Careful not to disturb his wound or cause him more discomfort than she’d already seen etched in the lines on his face, she kept her cheek pressed to him, comforted by the sound of Cameron’s heartbeat. The rest of the Weres gathered in the room allowed her some time without speaking, and for a while she enjoyed a false sense of being at peace. But that peace came with a hefty price tag soon to be exacted.
Cameron spoke first. “Lycan. Can someone please explain what that word actually means?”
Abby dreaded whatever the explanation would be.
Dylan Landau said, “Lycan is a term for being born Were, with no artificial injection of the wolf virus.”
“Born, as in from birth?”
“From two pure-blooded parents,” Dylan said.
“Are you one of those, Dylan?”
“I am, yes.”
Lycan. Pureblood. Rare. Fifty thousand bucks per pelt. Those facts rushed through Abby’s mind with the force of Sam’s voice behind them.
“Are any of the rest of you Lycans?” Cameron asked.
“No,” Wilson replied. “Dana and I were bitten, just as you were. We’re relatively new to this side of things.”
“Does that make a difference in the Were world? Being bitten versus being born a Lycan?”
“Oh yes,” Wilson said.
“How?”
“Abilities. Senses. Reactions. Strength. The ease with which problems are dealt with. An internal encoding process and the proper system f
or passing the original genes along to family.”
Abby made herself look at Dylan. The handsome being standing in front of her was the elusive catch that Sam had always hoped to find. He was a myth. One in a million.
Her stomach clenched. She swallowed a groan, lifted her head and said, “I might have been bitten when I was young, but can’t recall the incident. Wouldn’t I have changed before now if that was the case?”
Dylan nodded. “You would have changed with the first full moon after the virus had been introduced to your system. Moonlight at full strength is the catalyst that kicks the wolf into full bloom for all of us.”

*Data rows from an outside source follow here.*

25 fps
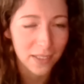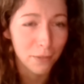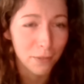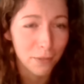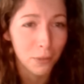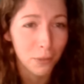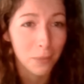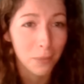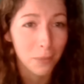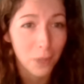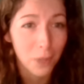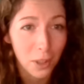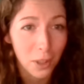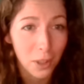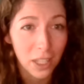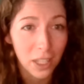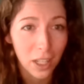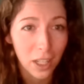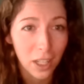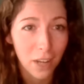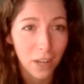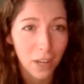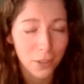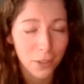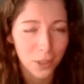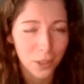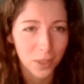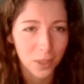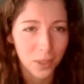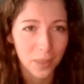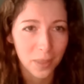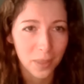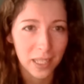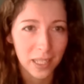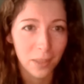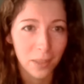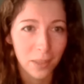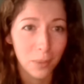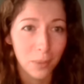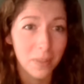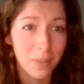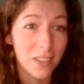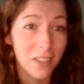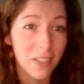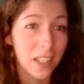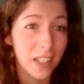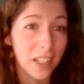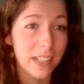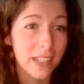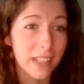and from floating offshore wind will be
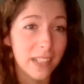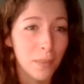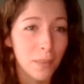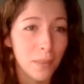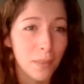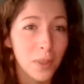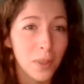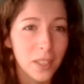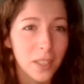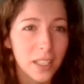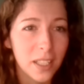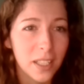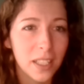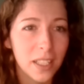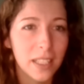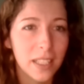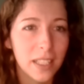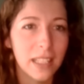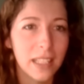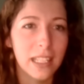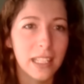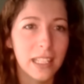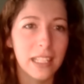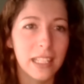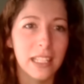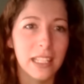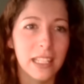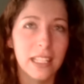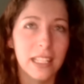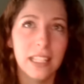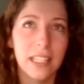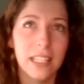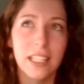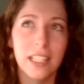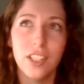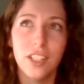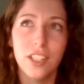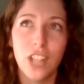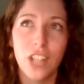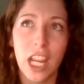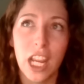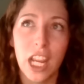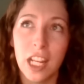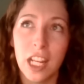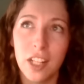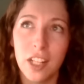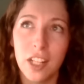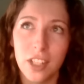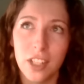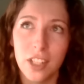very similar. The, the
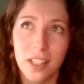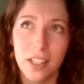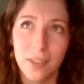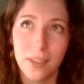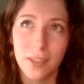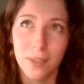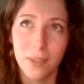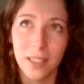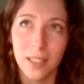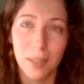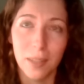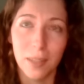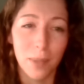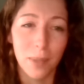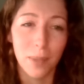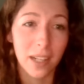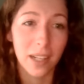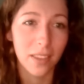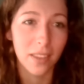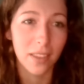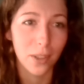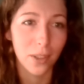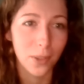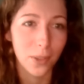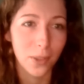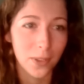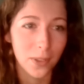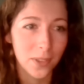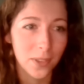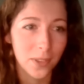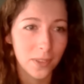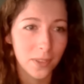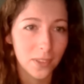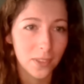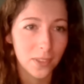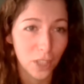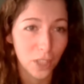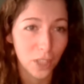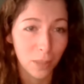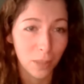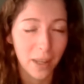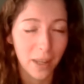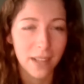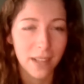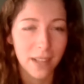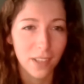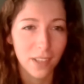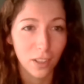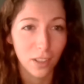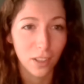change is really where those
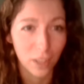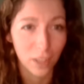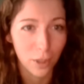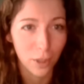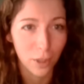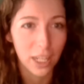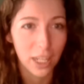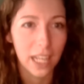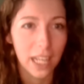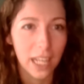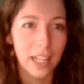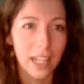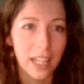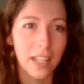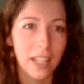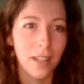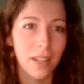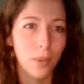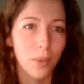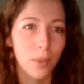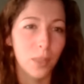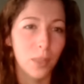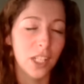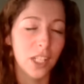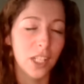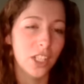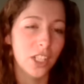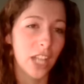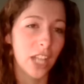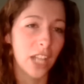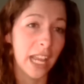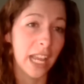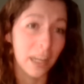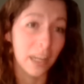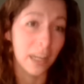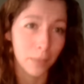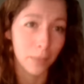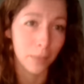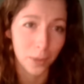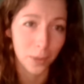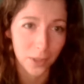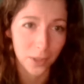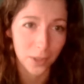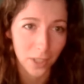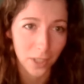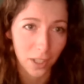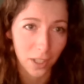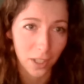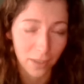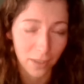turbines are located, which animals
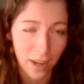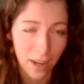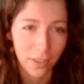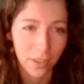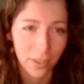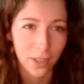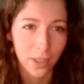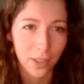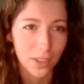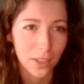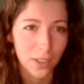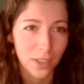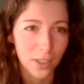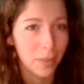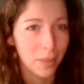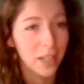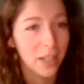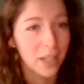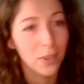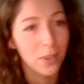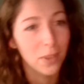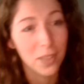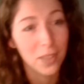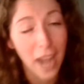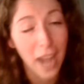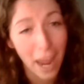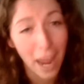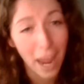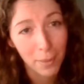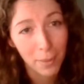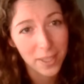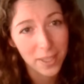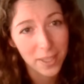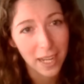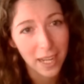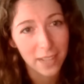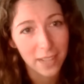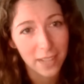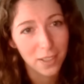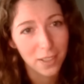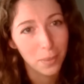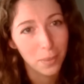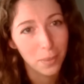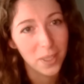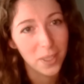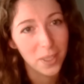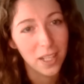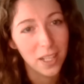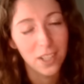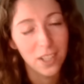are around those turbines, which habitats are
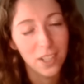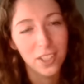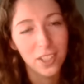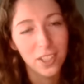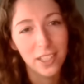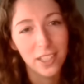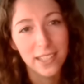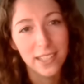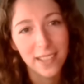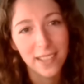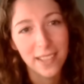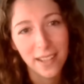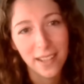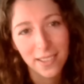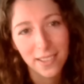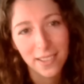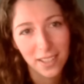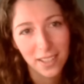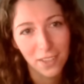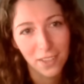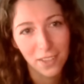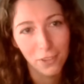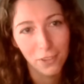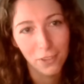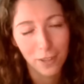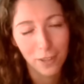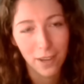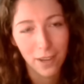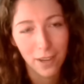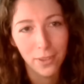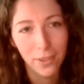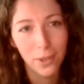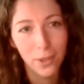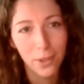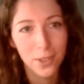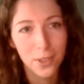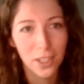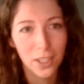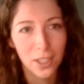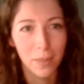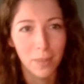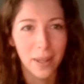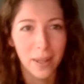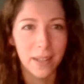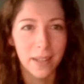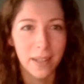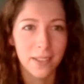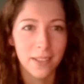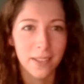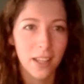potentially sensitive around those
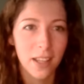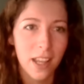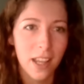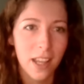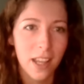turbines.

“For all Weres, yourself included?”
Dylan nodded. “Lycans can decide when to shape-shift after the initial wiring phase is over. After the first moon, most of us can change without moonlight.”
Abby took this in. “You mentioned wiring.”
“That first phase comes upon us at different times,” Dylan said. “Some Lycans shift early, at puberty. Some of us take longer. We have no say in the matter of timing, but the end result is inevitable.”
Abby felt like laughing hysterically. All this time, Sam had watched and waited through full moon after full moon, year after year, for a pure-blooded werewolf to show up, when Lycans possessed the ability to shape-shift without the moon. It was irony strong enough to kick Sam Stark in the groin. It was the reason Lycan pelts fetched astronomical prices. With the ability to shift at will, catching one off-guard would be tough. Maybe impossible.
She had been in the dark about so many things, and she hadn’t been the only one.
She spoke again to Dylan. “So the fact that I haven’t changed means...what? That I didn’t have enough wolf virus inside me to process a full change in shape, yet enough to give me claws and an innate awareness of other Weres around me?”
Her heart began to pick up its pace in anticipation of more dreadful news soon to be delivered. The room seemed suddenly airless and way too small to contain both her new knowledge and her growing anxiousness. The walls closed in, as did Cameron’s strong arms.
Dylan’s voice remained calm. He said simply, and in the manner of having explained this to more than one person in his lifetime, “Your symptoms indicate that you are coming of age, Abby. A late bloomer isn’t completely rare or all that unheard of. Maybe because of your circumstances and your fear of being the very thing you are, your body has held off on presenting your wolf to the world.”